Laurence Lock Lee has been working inside large, complex organizations for most of his career, consulting businesses on questions of knowledge management and more.
During this work, he noticed the outsized impact relationship networks have on businesses — an impact greater than that of the formal structures and processes — and turned his focus to corporate social capital as a result.
By applying social networking analysis to specific business problems, Lock Lee helps companies unlock the potential their networks hold. He co-founded Swoop Analytics with Cai Kjaer and Marianne Kjaer in 2014 to help organizations drive collaborative business performance.
What was the biggest lesson you learned in 2016?
Your network of connections can never be too diverse. Brexit and the US Elections was a wakeup call for me.
Hardly any of my connections, to my knowledge, would have supported Brexit Leave or Trump for President, yet around 50 percent of the voters did.
What gives you the greatest satisfaction at work?
As an Enterprise social data analyst, who now has an abundance of data to work with, it's very satisfying when you discover a new insight or confirm a hypothesis from your analyses.
Name one work-related moment that surprised or gave you an a-ha moment in 2016.

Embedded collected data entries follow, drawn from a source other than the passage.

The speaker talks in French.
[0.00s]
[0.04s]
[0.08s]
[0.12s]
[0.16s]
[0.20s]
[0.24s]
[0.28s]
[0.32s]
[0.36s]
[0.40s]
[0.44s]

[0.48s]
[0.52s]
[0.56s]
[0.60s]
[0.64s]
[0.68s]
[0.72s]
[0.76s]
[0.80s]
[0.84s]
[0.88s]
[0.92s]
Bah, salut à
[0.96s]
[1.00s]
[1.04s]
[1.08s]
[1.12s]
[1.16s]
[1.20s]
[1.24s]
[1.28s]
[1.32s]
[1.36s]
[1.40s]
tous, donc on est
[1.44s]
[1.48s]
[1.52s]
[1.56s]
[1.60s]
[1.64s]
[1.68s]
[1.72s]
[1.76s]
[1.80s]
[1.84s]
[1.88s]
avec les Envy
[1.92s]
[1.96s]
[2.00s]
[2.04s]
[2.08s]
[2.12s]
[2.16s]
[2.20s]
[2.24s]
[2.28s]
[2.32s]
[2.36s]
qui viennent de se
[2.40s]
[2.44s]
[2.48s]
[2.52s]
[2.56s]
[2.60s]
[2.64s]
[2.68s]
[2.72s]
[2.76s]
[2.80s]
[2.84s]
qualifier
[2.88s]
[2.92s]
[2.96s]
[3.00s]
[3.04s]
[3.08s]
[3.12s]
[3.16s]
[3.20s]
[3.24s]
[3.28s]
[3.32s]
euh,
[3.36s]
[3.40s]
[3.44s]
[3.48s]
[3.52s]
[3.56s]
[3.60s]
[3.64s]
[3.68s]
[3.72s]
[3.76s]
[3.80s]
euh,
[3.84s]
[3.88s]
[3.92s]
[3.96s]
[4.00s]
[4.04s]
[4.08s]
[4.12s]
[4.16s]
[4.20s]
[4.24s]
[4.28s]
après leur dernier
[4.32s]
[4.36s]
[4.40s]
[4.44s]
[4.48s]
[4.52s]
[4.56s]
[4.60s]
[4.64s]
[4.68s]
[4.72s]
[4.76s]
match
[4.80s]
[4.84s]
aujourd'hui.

Continuing on the diversity front, we have seen many large enterprises supporting LGBTI groups forming. At the same time some Enterprises are challenging the creation of ‘non-work’ groups on their Enterprise Social Networking Systems.
While undertaking some analyses of groups with overlapping memberships for a number of organizations, I found a strong overlap between the LGBTI group and the ‘non-work’ groups. This supports a view that these groups provide a diversity of participation that is important for organizations to encourage.

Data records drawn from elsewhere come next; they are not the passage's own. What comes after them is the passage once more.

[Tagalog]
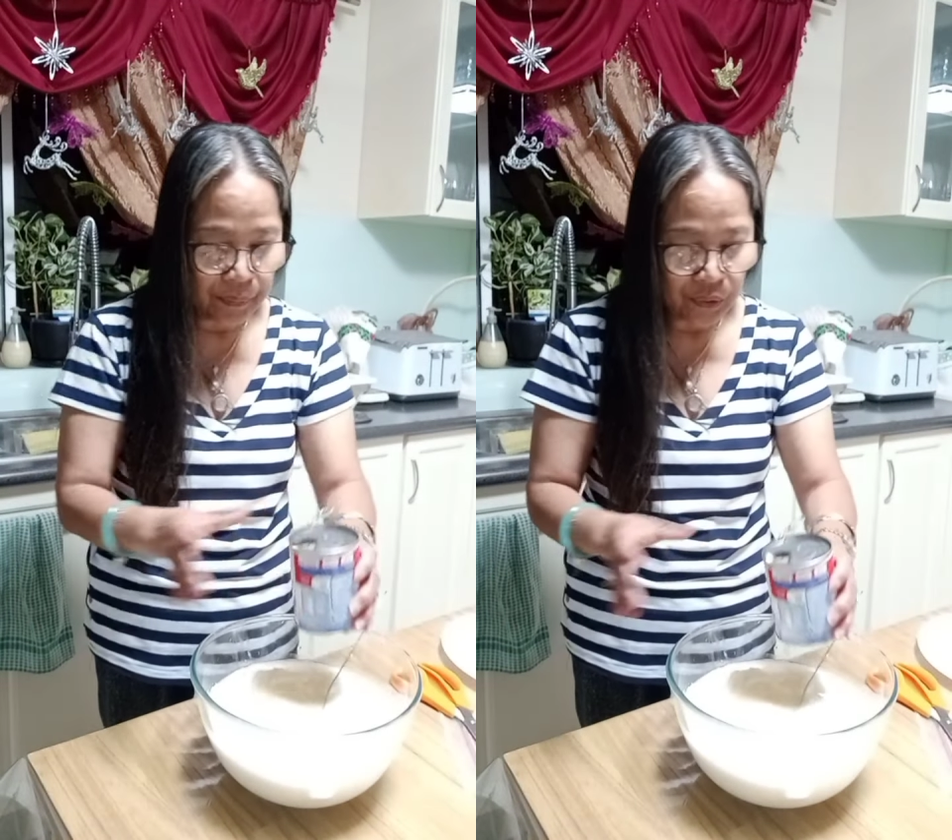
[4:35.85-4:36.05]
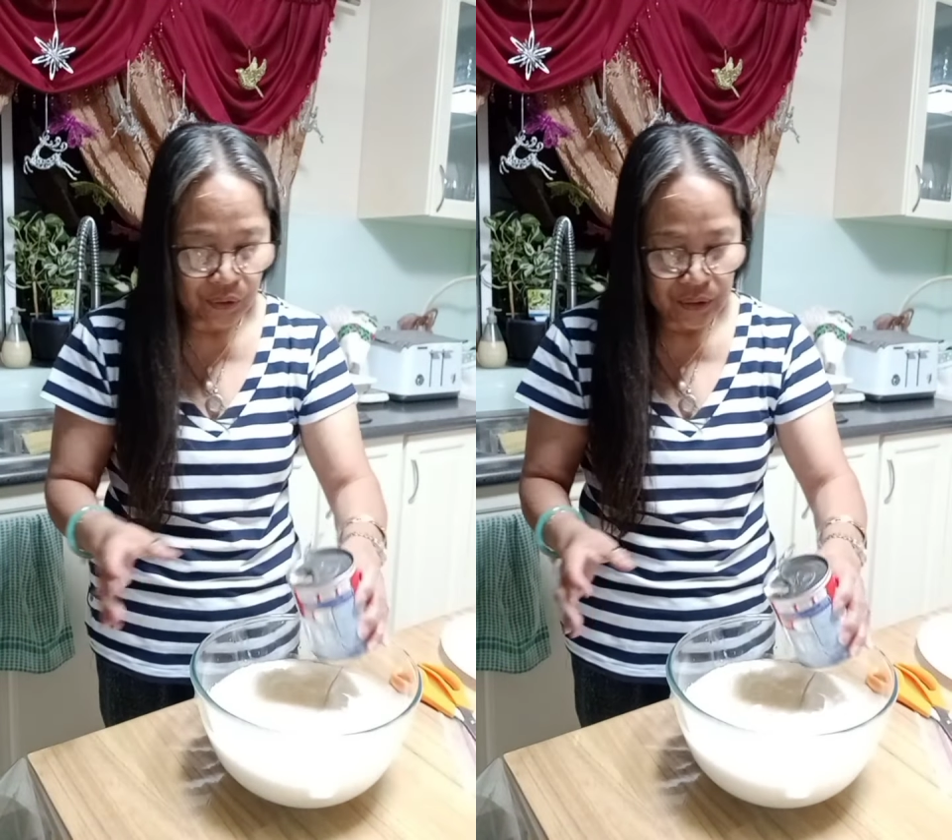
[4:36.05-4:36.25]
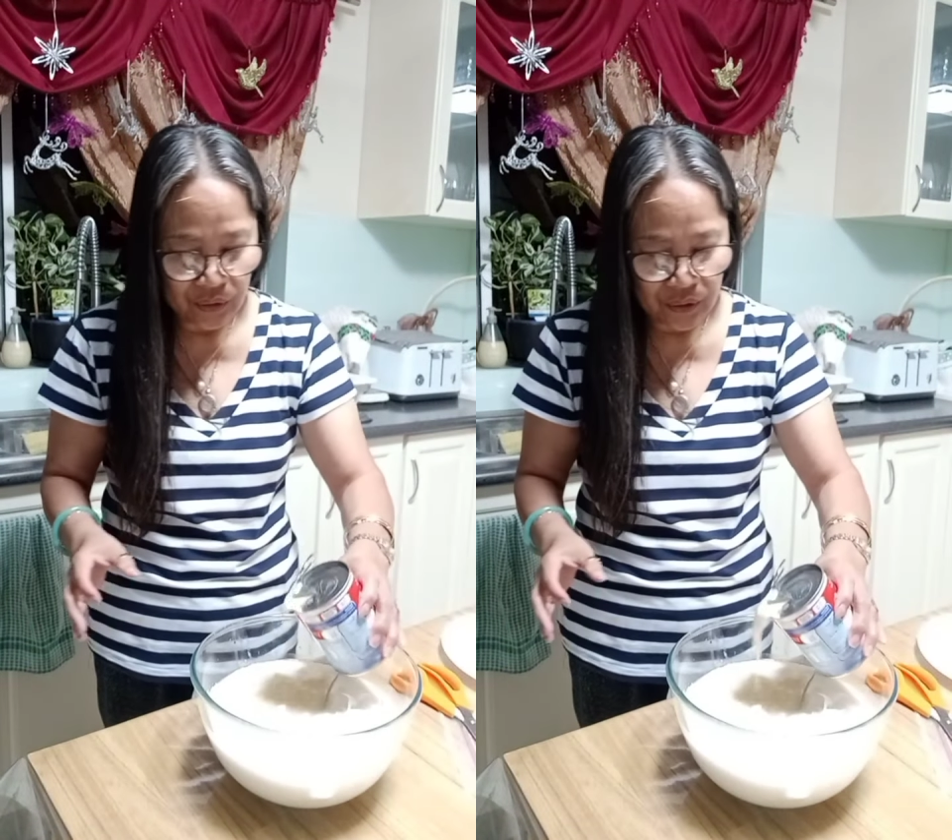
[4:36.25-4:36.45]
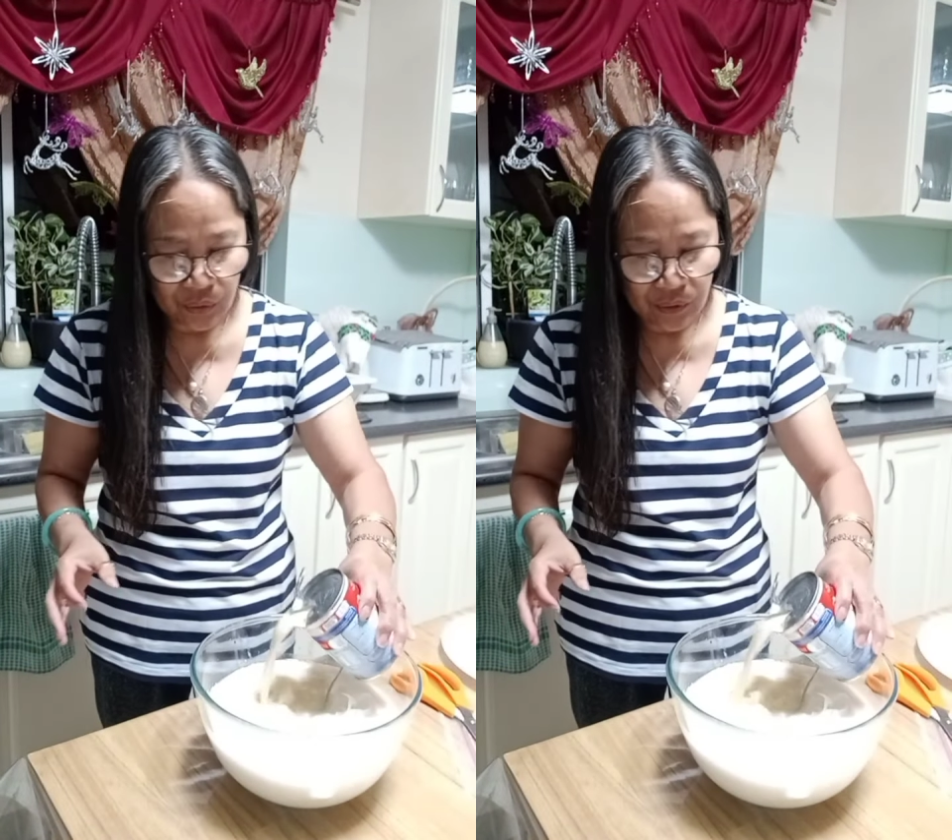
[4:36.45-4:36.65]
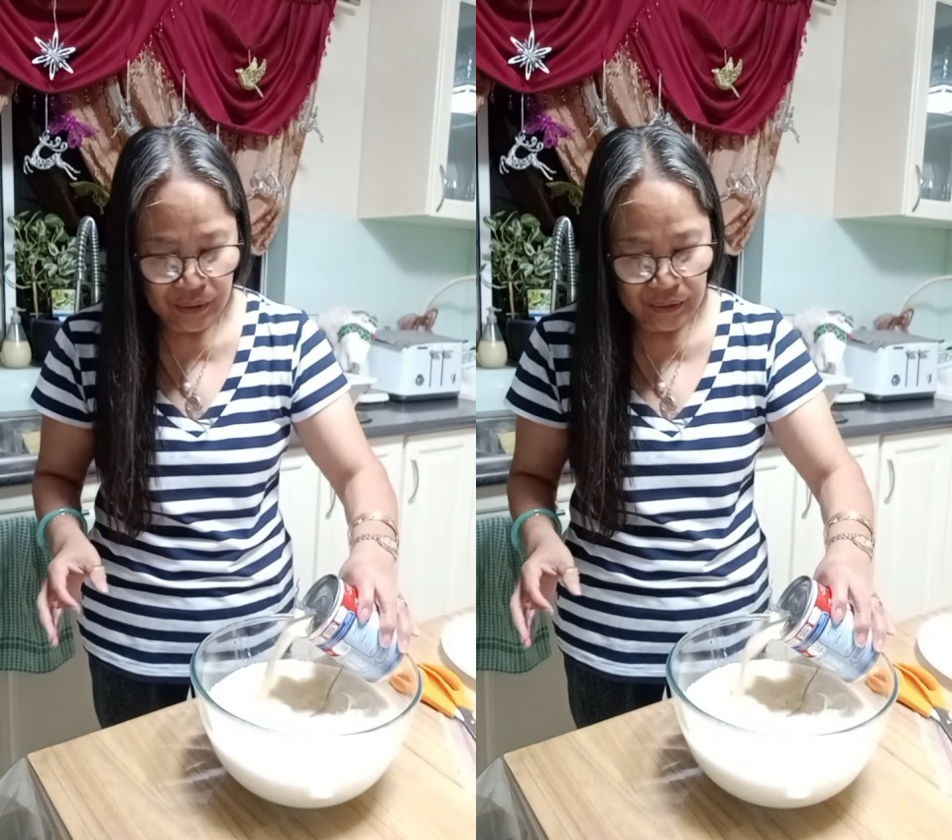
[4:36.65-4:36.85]
because it's
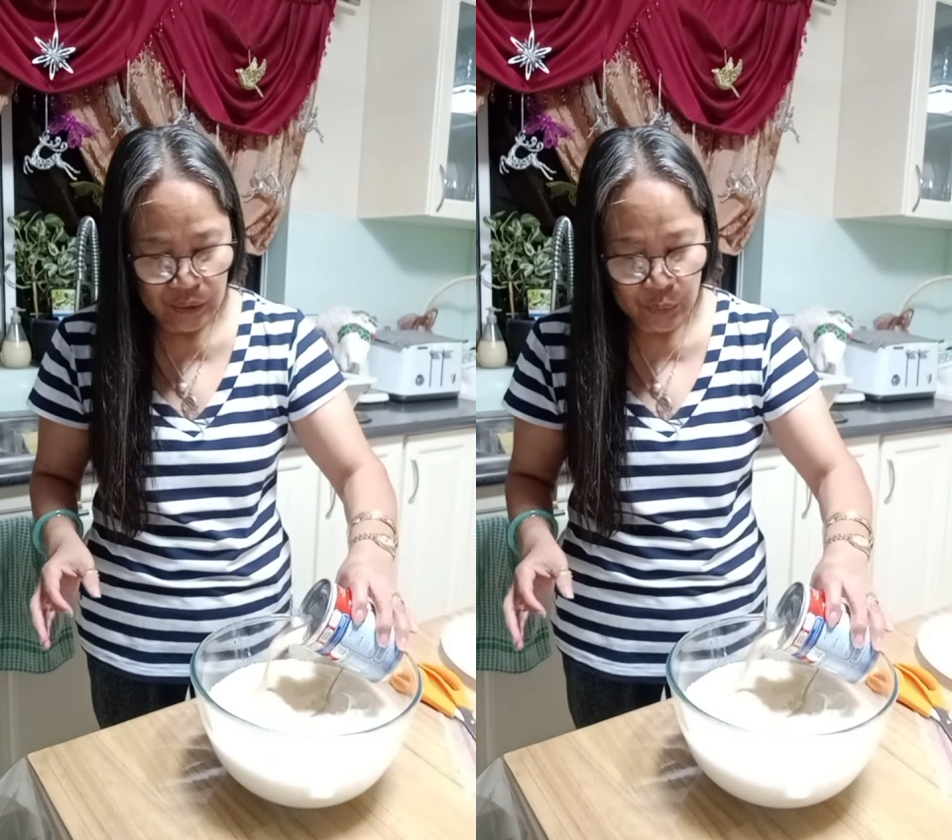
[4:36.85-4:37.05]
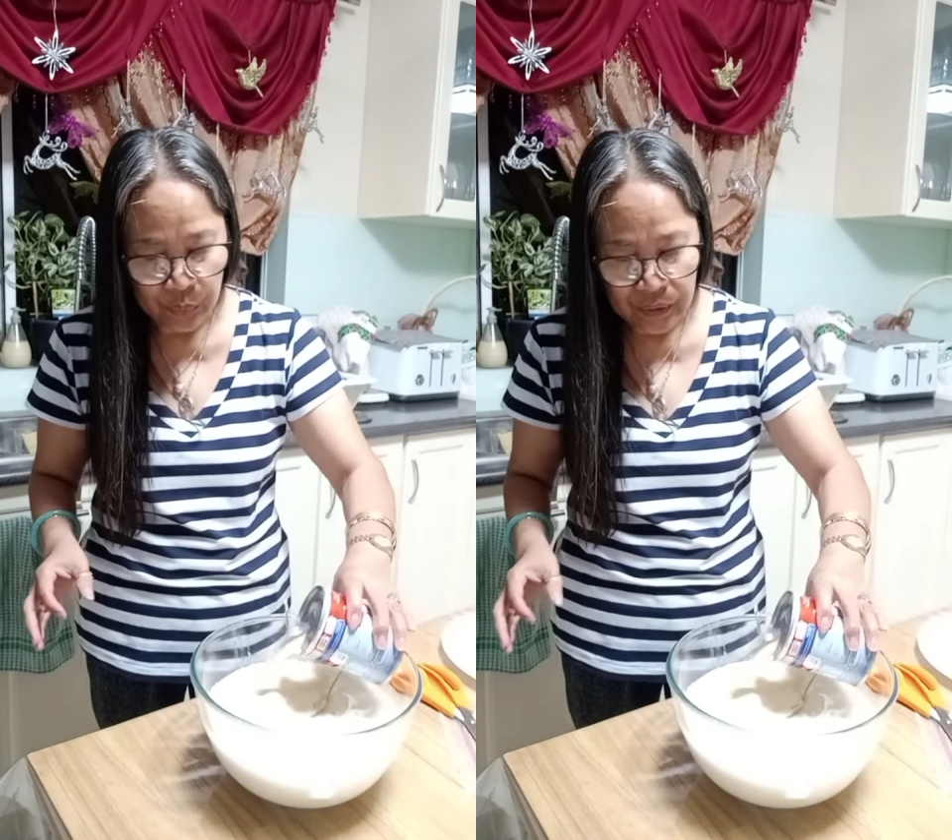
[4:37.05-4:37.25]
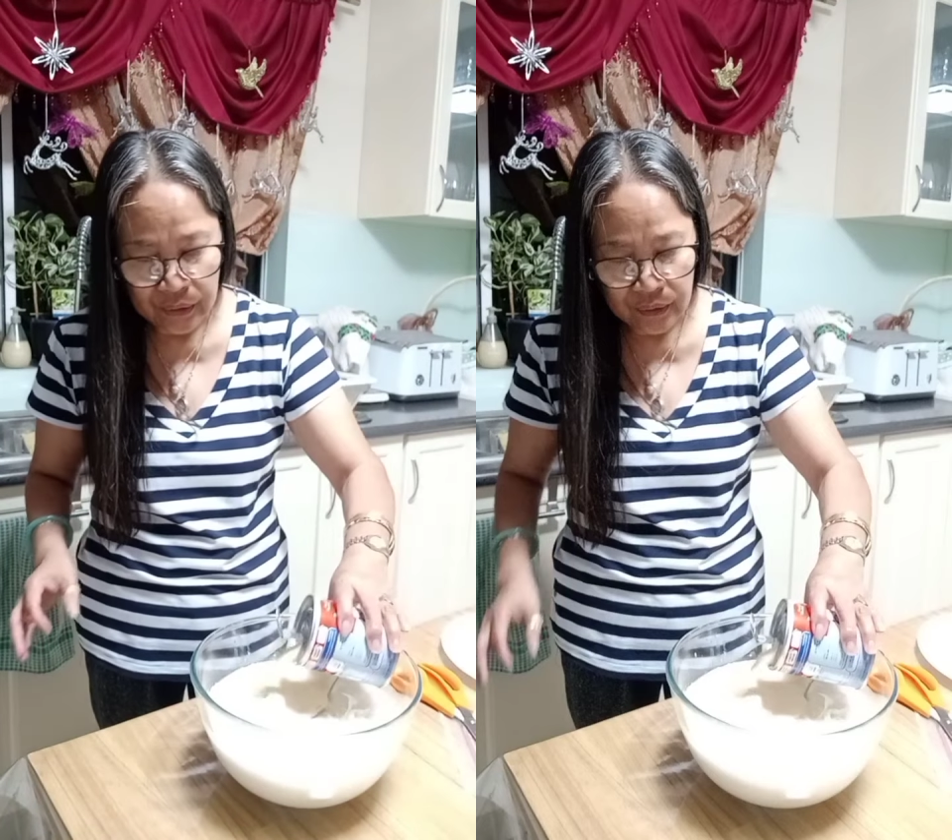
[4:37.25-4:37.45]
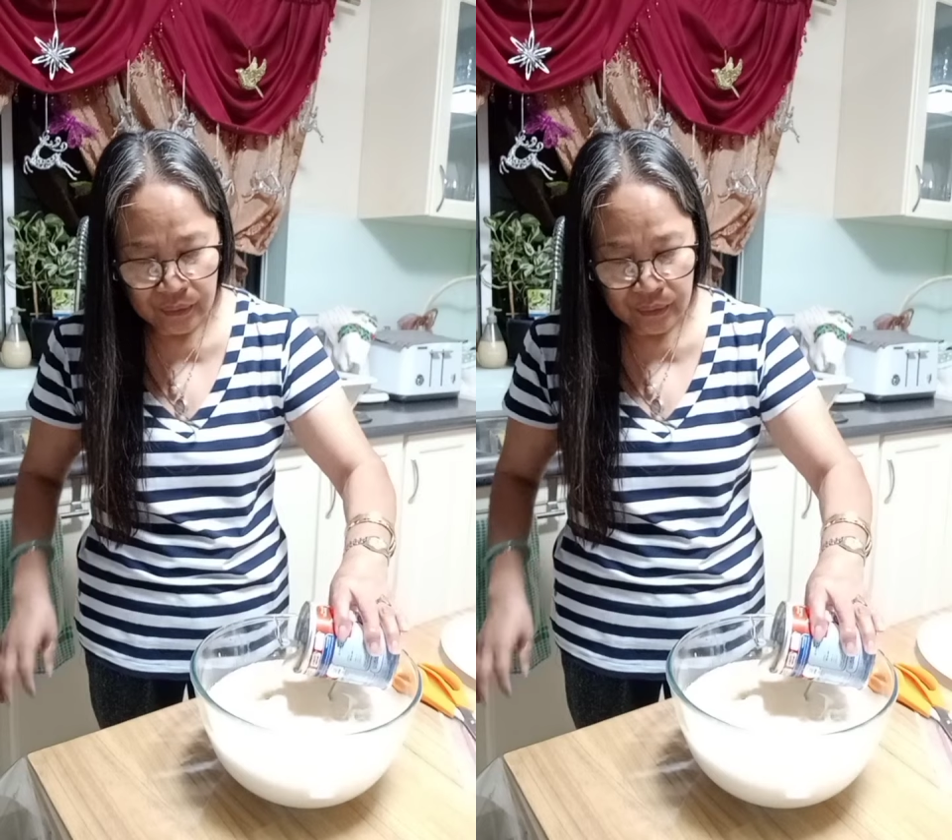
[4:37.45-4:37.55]
already sweet.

Did you ever take on a job you thought you couldn't do?
Usually not, but I recall many years ago I was encouraged to join a team looking to support the selling of an advanced US medical health insurance system to selected Chinese prospects, adopting health insurance for the first time.
We failed, so I guess I was right.
If you had to get rid of your computer or your phone, which would it be and why?

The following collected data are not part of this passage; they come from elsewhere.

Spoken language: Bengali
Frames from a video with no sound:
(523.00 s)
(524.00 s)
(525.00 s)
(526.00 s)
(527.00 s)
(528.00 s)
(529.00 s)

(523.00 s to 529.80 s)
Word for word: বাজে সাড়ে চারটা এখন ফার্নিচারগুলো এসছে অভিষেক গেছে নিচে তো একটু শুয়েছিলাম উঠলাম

This is a very hard question to answer as I live with both. But if push came to shove I would get rid of the computer. As phones get smarter they are starting to be able to do many of the functions of my computer.
Also, I can’t fit my laptop into my top shirt pocket.
When you were seven years old, what did you want to be when you grew up?
An international soccer star. Unlike the iPad generation of today, all I had was a ball and a back yard to kick it around in!